> [WORK ORDER] Each line below from the line with "[00:00:09.65]" to the line with "[00:00:10.75]" must be copied exactly, including those two, and no picture may appear in the copy.

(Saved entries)
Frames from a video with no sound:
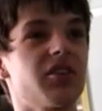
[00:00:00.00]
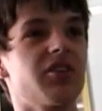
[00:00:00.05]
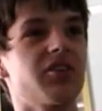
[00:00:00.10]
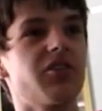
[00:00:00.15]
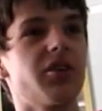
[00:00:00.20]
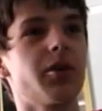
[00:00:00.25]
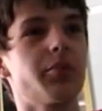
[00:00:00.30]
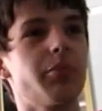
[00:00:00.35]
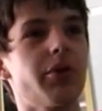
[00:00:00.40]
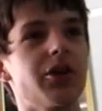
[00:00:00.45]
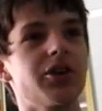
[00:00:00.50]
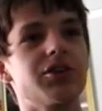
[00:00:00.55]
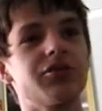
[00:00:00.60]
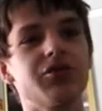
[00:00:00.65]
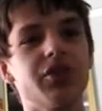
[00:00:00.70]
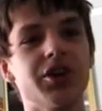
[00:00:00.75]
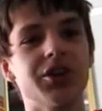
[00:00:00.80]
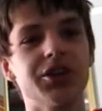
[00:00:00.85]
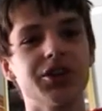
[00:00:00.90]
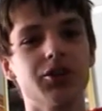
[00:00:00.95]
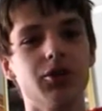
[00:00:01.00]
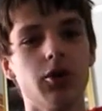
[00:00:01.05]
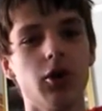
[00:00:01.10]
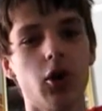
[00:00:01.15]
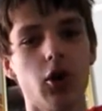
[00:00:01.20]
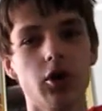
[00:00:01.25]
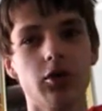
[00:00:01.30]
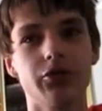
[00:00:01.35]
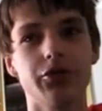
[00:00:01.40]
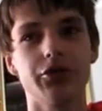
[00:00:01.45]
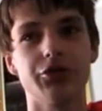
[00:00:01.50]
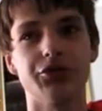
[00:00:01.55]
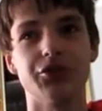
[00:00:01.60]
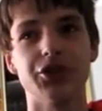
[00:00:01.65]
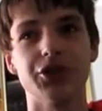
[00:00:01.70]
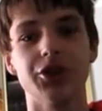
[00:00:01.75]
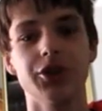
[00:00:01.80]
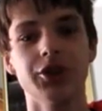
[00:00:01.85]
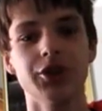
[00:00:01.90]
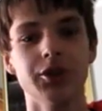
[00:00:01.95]
their best fighting
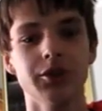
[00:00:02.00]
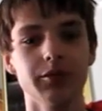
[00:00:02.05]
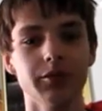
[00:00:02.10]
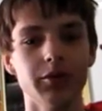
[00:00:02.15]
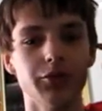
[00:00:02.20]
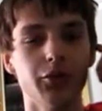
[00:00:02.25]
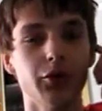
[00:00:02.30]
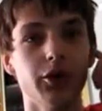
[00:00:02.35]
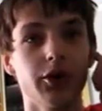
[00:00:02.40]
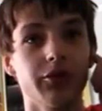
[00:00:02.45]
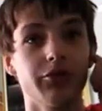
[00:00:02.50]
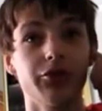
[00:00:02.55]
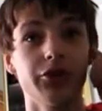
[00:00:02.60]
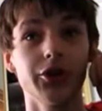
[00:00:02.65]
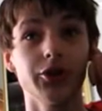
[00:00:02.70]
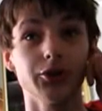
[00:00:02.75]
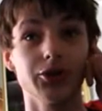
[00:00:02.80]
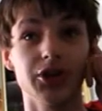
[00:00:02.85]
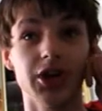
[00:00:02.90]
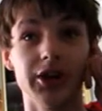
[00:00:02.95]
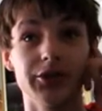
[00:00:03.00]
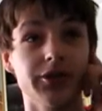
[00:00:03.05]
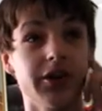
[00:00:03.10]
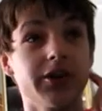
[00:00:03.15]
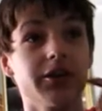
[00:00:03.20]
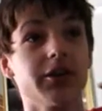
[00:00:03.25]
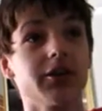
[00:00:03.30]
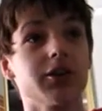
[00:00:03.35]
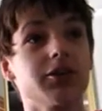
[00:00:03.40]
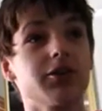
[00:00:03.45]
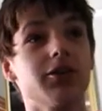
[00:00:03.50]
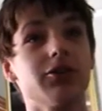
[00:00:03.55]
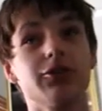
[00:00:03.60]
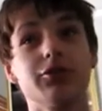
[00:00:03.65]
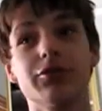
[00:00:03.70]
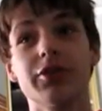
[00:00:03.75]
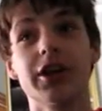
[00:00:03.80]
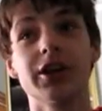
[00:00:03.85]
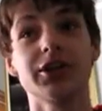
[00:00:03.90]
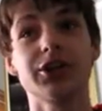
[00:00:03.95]
choreography before the prequels came around and do
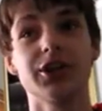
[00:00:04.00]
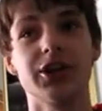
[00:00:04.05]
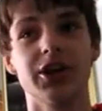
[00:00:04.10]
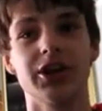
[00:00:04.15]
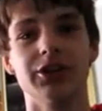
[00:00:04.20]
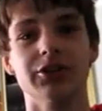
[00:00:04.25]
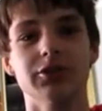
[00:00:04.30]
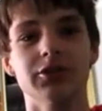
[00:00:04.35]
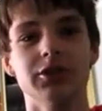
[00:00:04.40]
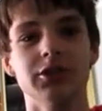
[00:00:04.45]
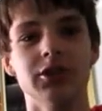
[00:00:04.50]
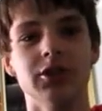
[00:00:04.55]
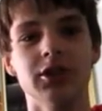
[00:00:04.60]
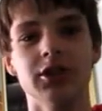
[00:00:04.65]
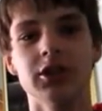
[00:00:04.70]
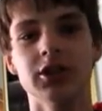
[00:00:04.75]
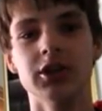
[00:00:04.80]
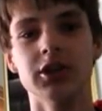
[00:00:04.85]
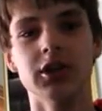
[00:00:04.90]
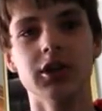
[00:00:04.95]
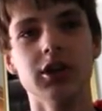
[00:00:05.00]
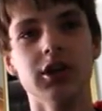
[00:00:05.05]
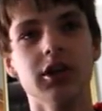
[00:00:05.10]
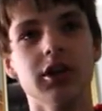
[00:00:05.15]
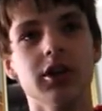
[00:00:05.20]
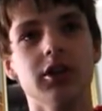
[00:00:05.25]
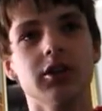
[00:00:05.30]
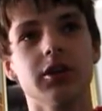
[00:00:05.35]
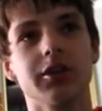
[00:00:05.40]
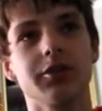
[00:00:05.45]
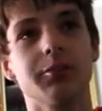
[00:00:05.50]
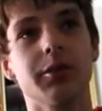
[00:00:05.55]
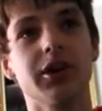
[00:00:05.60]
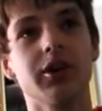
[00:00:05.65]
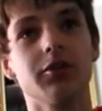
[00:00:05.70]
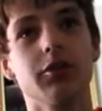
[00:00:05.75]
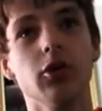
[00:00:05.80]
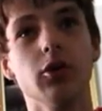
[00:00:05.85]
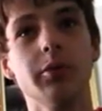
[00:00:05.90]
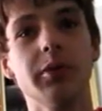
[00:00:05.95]
fast style, like make
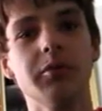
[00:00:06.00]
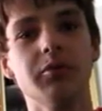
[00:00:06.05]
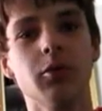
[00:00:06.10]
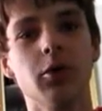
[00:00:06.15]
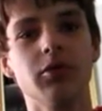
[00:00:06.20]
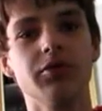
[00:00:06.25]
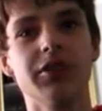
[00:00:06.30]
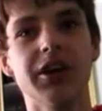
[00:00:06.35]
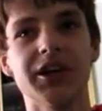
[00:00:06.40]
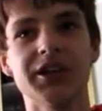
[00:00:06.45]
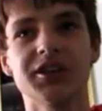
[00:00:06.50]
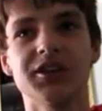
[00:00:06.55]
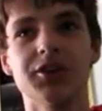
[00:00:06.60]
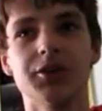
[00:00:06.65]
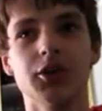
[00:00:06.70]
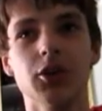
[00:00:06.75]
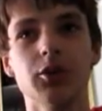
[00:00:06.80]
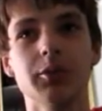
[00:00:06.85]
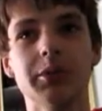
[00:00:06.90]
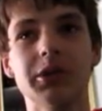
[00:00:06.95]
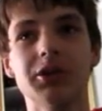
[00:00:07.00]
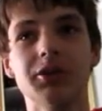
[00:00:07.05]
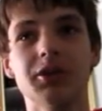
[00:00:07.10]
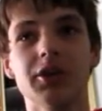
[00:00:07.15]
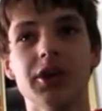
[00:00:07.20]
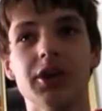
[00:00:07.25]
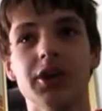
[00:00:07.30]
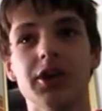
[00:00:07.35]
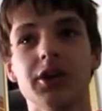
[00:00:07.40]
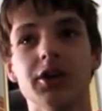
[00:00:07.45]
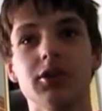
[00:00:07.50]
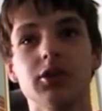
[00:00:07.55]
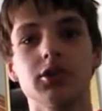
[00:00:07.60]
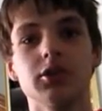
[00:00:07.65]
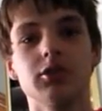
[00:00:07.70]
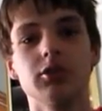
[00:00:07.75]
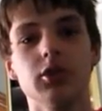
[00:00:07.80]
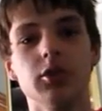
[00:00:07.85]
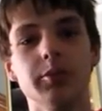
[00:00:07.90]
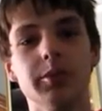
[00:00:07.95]
it a little bit more faster, a little bit
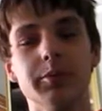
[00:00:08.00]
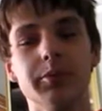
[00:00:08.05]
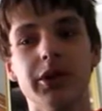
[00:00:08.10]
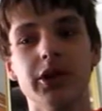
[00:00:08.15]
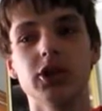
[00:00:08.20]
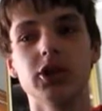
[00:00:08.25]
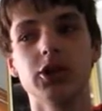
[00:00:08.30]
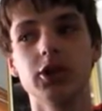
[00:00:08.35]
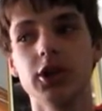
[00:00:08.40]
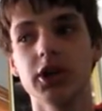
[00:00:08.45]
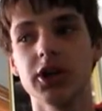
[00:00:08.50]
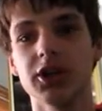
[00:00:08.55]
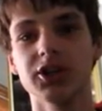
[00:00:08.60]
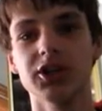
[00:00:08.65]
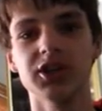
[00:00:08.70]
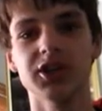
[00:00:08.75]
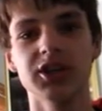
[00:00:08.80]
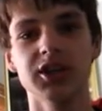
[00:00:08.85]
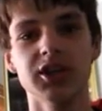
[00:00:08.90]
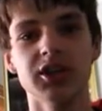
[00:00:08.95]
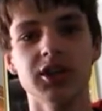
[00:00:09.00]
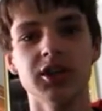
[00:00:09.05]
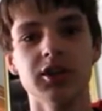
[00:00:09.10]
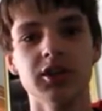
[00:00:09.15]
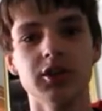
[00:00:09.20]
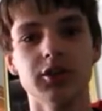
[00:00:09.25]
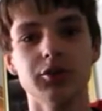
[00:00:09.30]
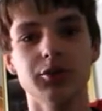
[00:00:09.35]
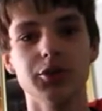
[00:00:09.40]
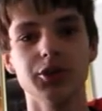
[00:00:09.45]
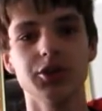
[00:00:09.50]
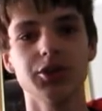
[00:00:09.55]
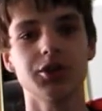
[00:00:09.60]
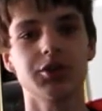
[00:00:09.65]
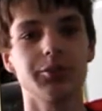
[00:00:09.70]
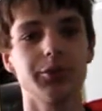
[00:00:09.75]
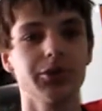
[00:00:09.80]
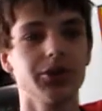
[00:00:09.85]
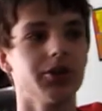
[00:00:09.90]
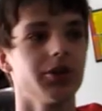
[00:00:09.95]
martial arts, which is
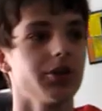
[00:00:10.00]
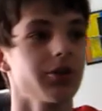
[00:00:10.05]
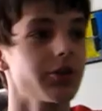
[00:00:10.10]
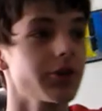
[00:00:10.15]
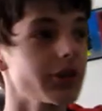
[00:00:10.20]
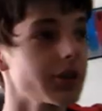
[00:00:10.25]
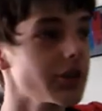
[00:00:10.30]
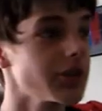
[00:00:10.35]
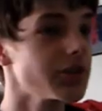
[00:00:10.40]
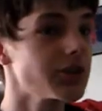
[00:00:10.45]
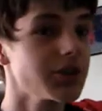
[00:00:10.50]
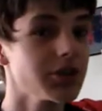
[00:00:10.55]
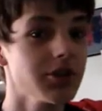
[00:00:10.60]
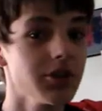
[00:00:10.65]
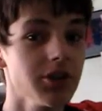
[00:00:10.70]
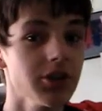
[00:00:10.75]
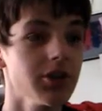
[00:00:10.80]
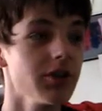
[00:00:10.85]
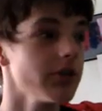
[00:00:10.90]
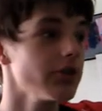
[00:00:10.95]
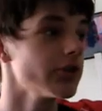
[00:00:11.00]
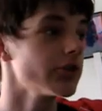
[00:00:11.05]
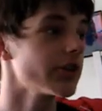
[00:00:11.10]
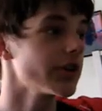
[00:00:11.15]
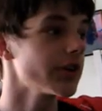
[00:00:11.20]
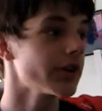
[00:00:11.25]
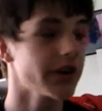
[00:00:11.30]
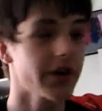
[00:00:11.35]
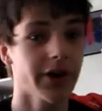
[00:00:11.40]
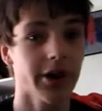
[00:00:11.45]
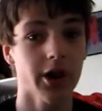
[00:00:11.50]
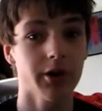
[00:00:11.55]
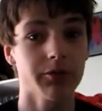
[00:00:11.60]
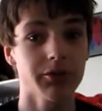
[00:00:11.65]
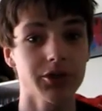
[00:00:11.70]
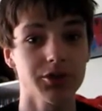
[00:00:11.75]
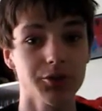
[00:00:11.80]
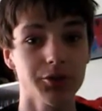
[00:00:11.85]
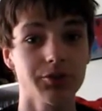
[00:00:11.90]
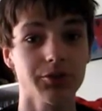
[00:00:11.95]
real because you need to look at every
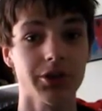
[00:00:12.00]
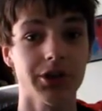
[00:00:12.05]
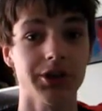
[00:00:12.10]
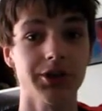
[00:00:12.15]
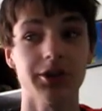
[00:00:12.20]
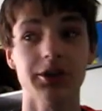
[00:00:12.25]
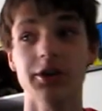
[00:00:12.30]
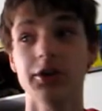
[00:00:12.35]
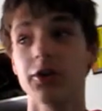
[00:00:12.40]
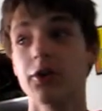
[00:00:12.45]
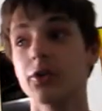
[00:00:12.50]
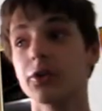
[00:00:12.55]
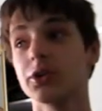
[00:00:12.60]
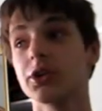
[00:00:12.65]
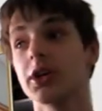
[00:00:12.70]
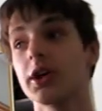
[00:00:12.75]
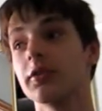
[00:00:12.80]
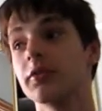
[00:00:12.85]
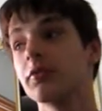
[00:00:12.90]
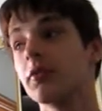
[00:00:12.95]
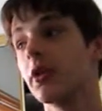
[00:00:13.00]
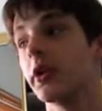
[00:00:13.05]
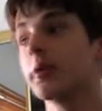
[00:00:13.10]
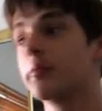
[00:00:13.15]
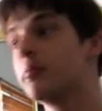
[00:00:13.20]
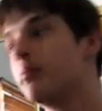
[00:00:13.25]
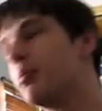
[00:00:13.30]
sword fight. They always have like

> [SOLUTION TO THIS TASK]
[00:00:09.65]
[00:00:09.70]
[00:00:09.75]
[00:00:09.80]
[00:00:09.85]
[00:00:09.90]
[00:00:09.95]
martial arts, which is
[00:00:10.00]
[00:00:10.05]
[00:00:10.10]
[00:00:10.15]
[00:00:10.20]
[00:00:10.25]
[00:00:10.30]
[00:00:10.35]
[00:00:10.40]
[00:00:10.45]
[00:00:10.50]
[00:00:10.55]
[00:00:10.60]
[00:00:10.65]
[00:00:10.70]
[00:00:10.75]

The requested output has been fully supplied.